** Given data follows **

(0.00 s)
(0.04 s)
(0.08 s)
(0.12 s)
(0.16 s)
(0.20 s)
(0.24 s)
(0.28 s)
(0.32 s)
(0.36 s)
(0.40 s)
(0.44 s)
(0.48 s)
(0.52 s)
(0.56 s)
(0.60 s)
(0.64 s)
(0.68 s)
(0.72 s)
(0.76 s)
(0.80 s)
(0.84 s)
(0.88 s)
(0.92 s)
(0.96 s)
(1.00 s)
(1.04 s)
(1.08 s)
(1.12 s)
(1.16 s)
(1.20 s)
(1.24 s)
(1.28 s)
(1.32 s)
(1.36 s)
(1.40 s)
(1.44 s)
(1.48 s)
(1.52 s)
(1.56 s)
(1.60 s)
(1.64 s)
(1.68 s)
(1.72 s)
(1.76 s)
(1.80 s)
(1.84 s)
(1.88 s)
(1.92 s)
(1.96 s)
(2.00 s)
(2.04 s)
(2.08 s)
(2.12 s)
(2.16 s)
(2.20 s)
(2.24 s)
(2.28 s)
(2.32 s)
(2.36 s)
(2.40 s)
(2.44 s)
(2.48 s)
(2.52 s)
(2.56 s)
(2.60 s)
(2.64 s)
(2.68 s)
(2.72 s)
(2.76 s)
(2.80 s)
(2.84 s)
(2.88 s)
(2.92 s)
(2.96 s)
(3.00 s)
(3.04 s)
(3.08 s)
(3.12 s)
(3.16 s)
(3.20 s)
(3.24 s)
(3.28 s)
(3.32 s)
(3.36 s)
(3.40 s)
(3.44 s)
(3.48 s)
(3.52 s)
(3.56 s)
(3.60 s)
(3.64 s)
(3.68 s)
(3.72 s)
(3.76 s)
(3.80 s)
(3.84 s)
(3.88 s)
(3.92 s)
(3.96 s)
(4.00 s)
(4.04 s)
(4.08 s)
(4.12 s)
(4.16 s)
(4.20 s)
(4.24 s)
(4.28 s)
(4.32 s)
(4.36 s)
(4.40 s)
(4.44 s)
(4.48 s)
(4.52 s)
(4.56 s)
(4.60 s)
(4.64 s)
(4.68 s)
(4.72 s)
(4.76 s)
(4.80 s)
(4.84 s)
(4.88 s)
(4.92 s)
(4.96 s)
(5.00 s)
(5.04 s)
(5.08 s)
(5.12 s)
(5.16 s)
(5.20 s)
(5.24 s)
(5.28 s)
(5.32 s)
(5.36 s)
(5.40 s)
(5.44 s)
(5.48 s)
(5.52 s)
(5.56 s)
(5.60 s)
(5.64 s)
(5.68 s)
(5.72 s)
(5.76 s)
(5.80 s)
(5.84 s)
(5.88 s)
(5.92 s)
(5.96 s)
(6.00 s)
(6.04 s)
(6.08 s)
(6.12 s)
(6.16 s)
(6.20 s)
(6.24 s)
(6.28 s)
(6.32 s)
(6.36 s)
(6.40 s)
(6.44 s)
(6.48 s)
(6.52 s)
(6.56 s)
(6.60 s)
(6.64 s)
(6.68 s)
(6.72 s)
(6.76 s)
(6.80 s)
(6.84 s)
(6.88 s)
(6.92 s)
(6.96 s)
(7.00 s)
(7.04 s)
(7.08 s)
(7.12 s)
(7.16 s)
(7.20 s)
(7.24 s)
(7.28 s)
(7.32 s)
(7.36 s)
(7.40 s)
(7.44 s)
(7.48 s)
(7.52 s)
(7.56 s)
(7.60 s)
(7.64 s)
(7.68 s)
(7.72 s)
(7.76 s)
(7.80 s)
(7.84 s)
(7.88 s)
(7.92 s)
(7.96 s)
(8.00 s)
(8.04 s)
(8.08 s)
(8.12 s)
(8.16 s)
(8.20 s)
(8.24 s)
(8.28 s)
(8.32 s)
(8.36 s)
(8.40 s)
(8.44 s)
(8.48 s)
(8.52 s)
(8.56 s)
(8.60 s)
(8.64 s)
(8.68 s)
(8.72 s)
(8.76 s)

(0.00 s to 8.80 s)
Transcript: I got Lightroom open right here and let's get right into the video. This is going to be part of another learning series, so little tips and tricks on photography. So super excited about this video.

** End of Given data **

- _Exercise directions_
The whole listing must be reproduced exactly. Do not skip a line.

- _Response area_
(0.00 s)
(0.04 s)
(0.08 s)
(0.12 s)
(0.16 s)
(0.20 s)
(0.24 s)
(0.28 s)
(0.32 s)
(0.36 s)
(0.40 s)
(0.44 s)
(0.48 s)
(0.52 s)
(0.56 s)
(0.60 s)
(0.64 s)
(0.68 s)
(0.72 s)
(0.76 s)
(0.80 s)
(0.84 s)
(0.88 s)
(0.92 s)
(0.96 s)
(1.00 s)
(1.04 s)
(1.08 s)
(1.12 s)
(1.16 s)
(1.20 s)
(1.24 s)
(1.28 s)
(1.32 s)
(1.36 s)
(1.40 s)
(1.44 s)
(1.48 s)
(1.52 s)
(1.56 s)
(1.60 s)
(1.64 s)
(1.68 s)
(1.72 s)
(1.76 s)
(1.80 s)
(1.84 s)
(1.88 s)
(1.92 s)
(1.96 s)
(2.00 s)
(2.04 s)
(2.08 s)
(2.12 s)
(2.16 s)
(2.20 s)
(2.24 s)
(2.28 s)
(2.32 s)
(2.36 s)
(2.40 s)
(2.44 s)
(2.48 s)
(2.52 s)
(2.56 s)
(2.60 s)
(2.64 s)
(2.68 s)
(2.72 s)
(2.76 s)
(2.80 s)
(2.84 s)
(2.88 s)
(2.92 s)
(2.96 s)
(3.00 s)
(3.04 s)
(3.08 s)
(3.12 s)
(3.16 s)
(3.20 s)
(3.24 s)
(3.28 s)
(3.32 s)
(3.36 s)
(3.40 s)
(3.44 s)
(3.48 s)
(3.52 s)
(3.56 s)
(3.60 s)
(3.64 s)
(3.68 s)
(3.72 s)
(3.76 s)
(3.80 s)
(3.84 s)
(3.88 s)
(3.92 s)
(3.96 s)
(4.00 s)
(4.04 s)
(4.08 s)
(4.12 s)
(4.16 s)
(4.20 s)
(4.24 s)
(4.28 s)
(4.32 s)
(4.36 s)
(4.40 s)
(4.44 s)
(4.48 s)
(4.52 s)
(4.56 s)
(4.60 s)
(4.64 s)
(4.68 s)
(4.72 s)
(4.76 s)
(4.80 s)
(4.84 s)
(4.88 s)
(4.92 s)
(4.96 s)
(5.00 s)
(5.04 s)
(5.08 s)
(5.12 s)
(5.16 s)
(5.20 s)
(5.24 s)
(5.28 s)
(5.32 s)
(5.36 s)
(5.40 s)
(5.44 s)
(5.48 s)
(5.52 s)
(5.56 s)
(5.60 s)
(5.64 s)
(5.68 s)
(5.72 s)
(5.76 s)
(5.80 s)
(5.84 s)
(5.88 s)
(5.92 s)
(5.96 s)
(6.00 s)
(6.04 s)
(6.08 s)
(6.12 s)
(6.16 s)
(6.20 s)
(6.24 s)
(6.28 s)
(6.32 s)
(6.36 s)
(6.40 s)
(6.44 s)
(6.48 s)
(6.52 s)
(6.56 s)
(6.60 s)
(6.64 s)
(6.68 s)
(6.72 s)
(6.76 s)
(6.80 s)
(6.84 s)
(6.88 s)
(6.92 s)
(6.96 s)
(7.00 s)
(7.04 s)
(7.08 s)
(7.12 s)
(7.16 s)
(7.20 s)
(7.24 s)
(7.28 s)
(7.32 s)
(7.36 s)
(7.40 s)
(7.44 s)
(7.48 s)
(7.52 s)
(7.56 s)
(7.60 s)
(7.64 s)
(7.68 s)
(7.72 s)
(7.76 s)
(7.80 s)
(7.84 s)
(7.88 s)
(7.92 s)
(7.96 s)
(8.00 s)
(8.04 s)
(8.08 s)
(8.12 s)
(8.16 s)
(8.20 s)
(8.24 s)
(8.28 s)
(8.32 s)
(8.36 s)
(8.40 s)
(8.44 s)
(8.48 s)
(8.52 s)
(8.56 s)
(8.60 s)
(8.64 s)
(8.68 s)
(8.72 s)
(8.76 s)

(0.00 s to 8.80 s)
Transcript: I got Lightroom open right here and let's get right into the video. This is going to be part of another learning series, so little tips and tricks on photography. So super excited about this video.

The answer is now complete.